Statements are normally said with falling intonation. Yes / No
questions
are normally said with rising intonation. The intonation
of tag endings is different from both of these.

In tag questions, the tag endings (for example, isn't he?, is he?,
hadn't they?,
can he? ) have two different intonations:

  falling intonation
    and

  rising intonation

The intonation (falling / rising) of the tag endings is in addition
to
the intonation of the statement to which the tag ending is attached.
This means that after the normal intonation (falling) of the statement,
there will be the intonation of the tag ending (falling or rising):

Question 4 is difficult,isn't it?

Question 4 is difficult, isn't it?


The falling or rising intonation of the tag endings communicates

different information.


Tag Endings
with
Falling Intonation

 

 

When someone asks a tag question and the question tag has falling
intonation, the person who asks the questions is fairly sure that

the statement before the tag ending is correct.

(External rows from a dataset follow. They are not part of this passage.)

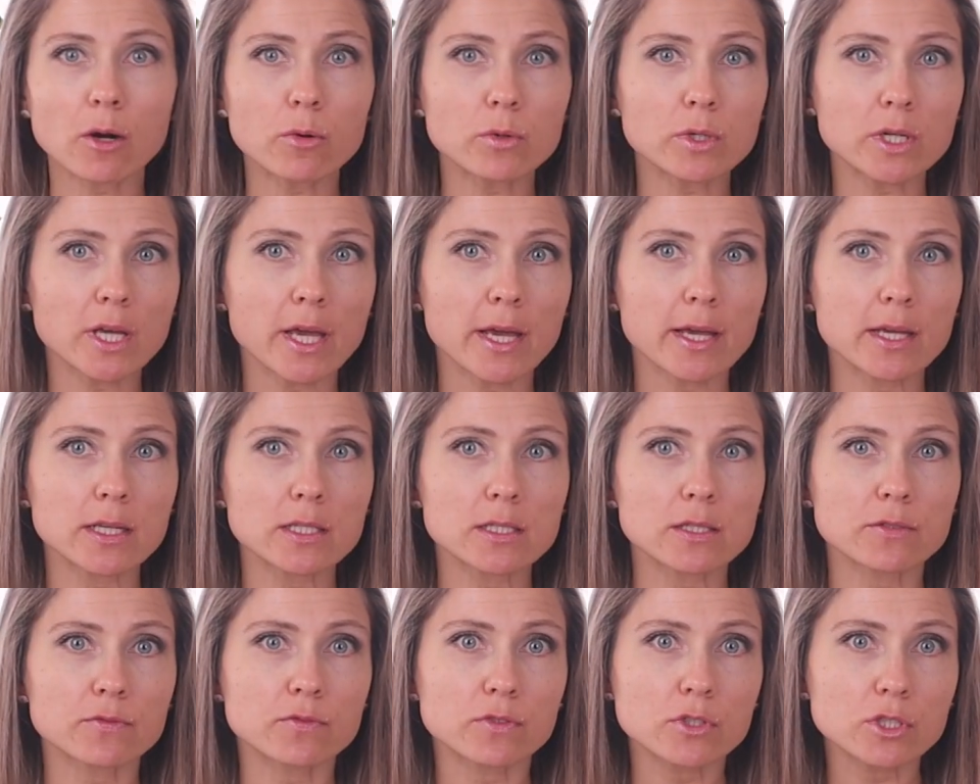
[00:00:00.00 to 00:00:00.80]
our
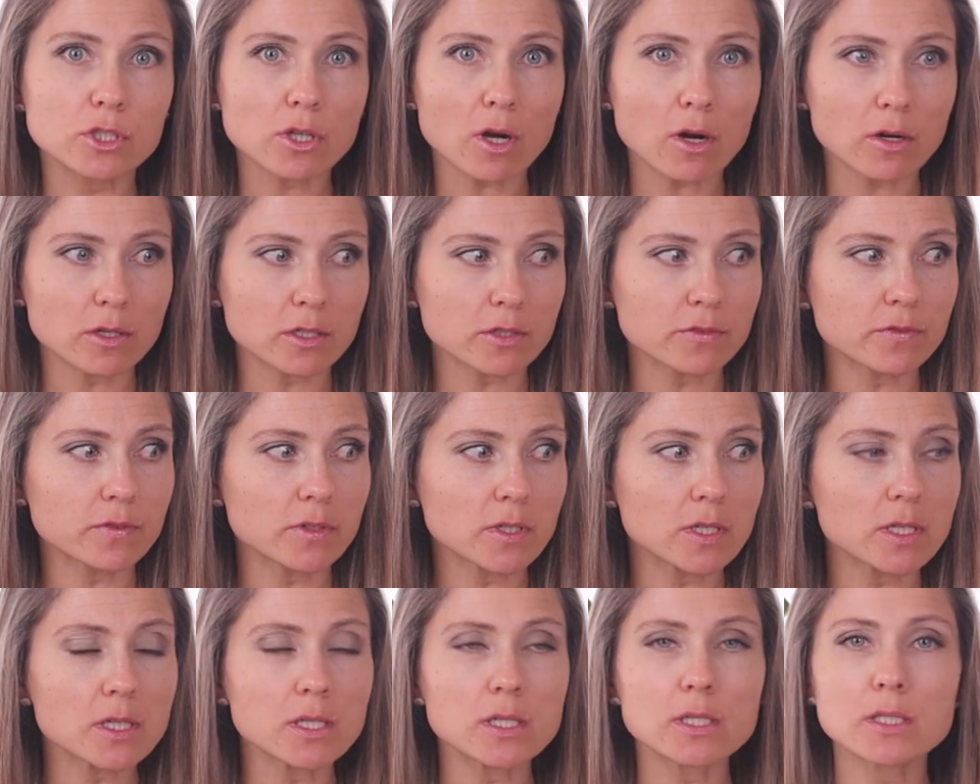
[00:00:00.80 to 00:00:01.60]
case,
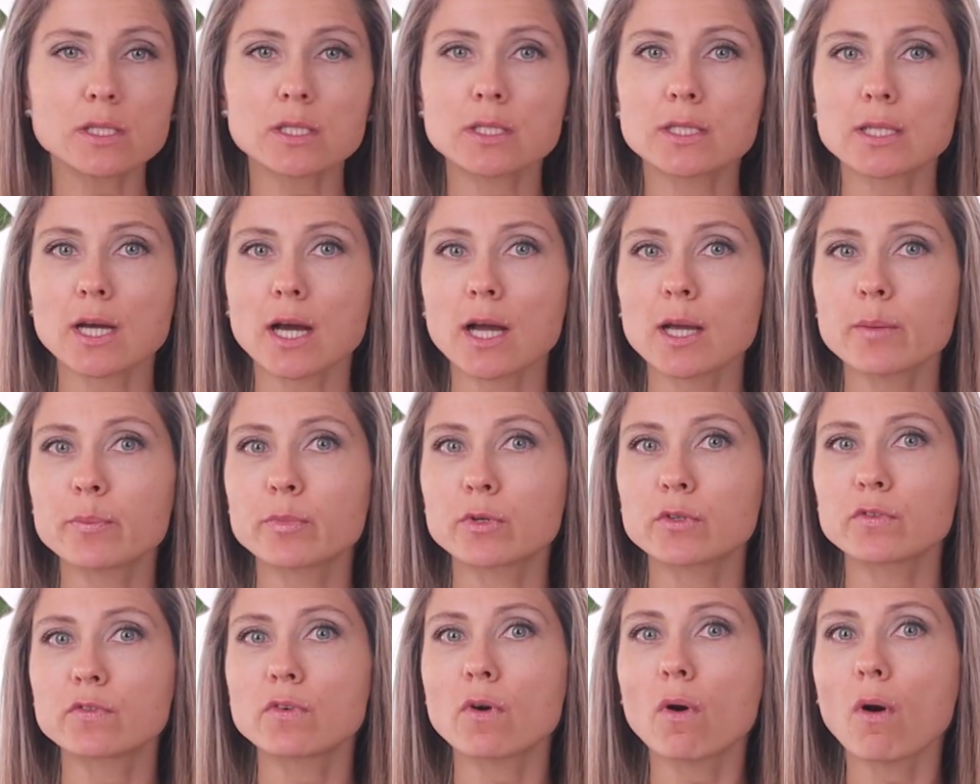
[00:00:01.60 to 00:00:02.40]
photography is a
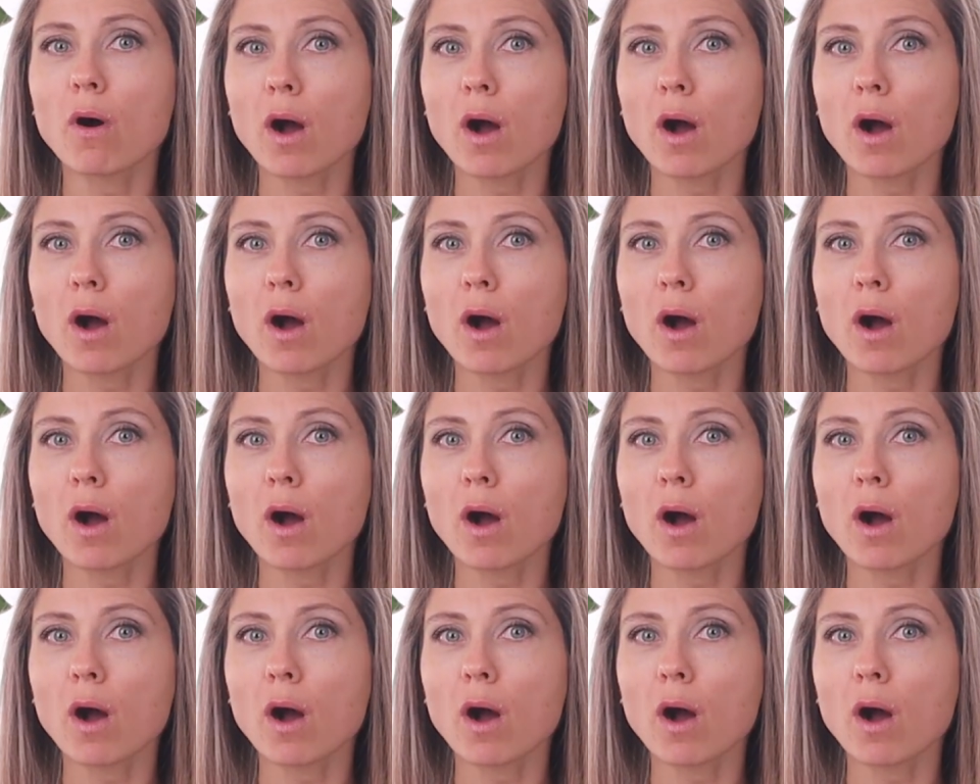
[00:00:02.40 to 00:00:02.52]
type of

Because the person
asking the question is not 100% sure, however, he or she still
wants confirmation.

Example:

I think a question is difficult and want to know if you feel the
same way, so I say

Q: Question 4 is difficult, isn't it?
A: Yes, it's difficult. / No, it isn't difficult. / I don't know.

Q: Question 4 isn't difficult, is it?
A: Yes, it's difficult. / No, it isn't difficult. / I don't know.


Tag Endings
with
Rising Intonation

 

 

When someone asks a tag question and the tag has rising
intonation, the person who asks the question is much less sure
that the statement before the tag ending is correct. However,
he or she still wants confirmation:

Example:

I think I have the answer for question 4 but am not very sure.
I want to see if
you agree with me (or if you will tell me what
the answer is), so I say

Q: Question 4 is difficult, isn't it?
A: Yes, it's difficult. / No, it isn't difficult. / I don't know.

Q: Question 4 isn't difficult, is it?
A: Yes, it's difficult. / No, it isn't difficult. / I don't know.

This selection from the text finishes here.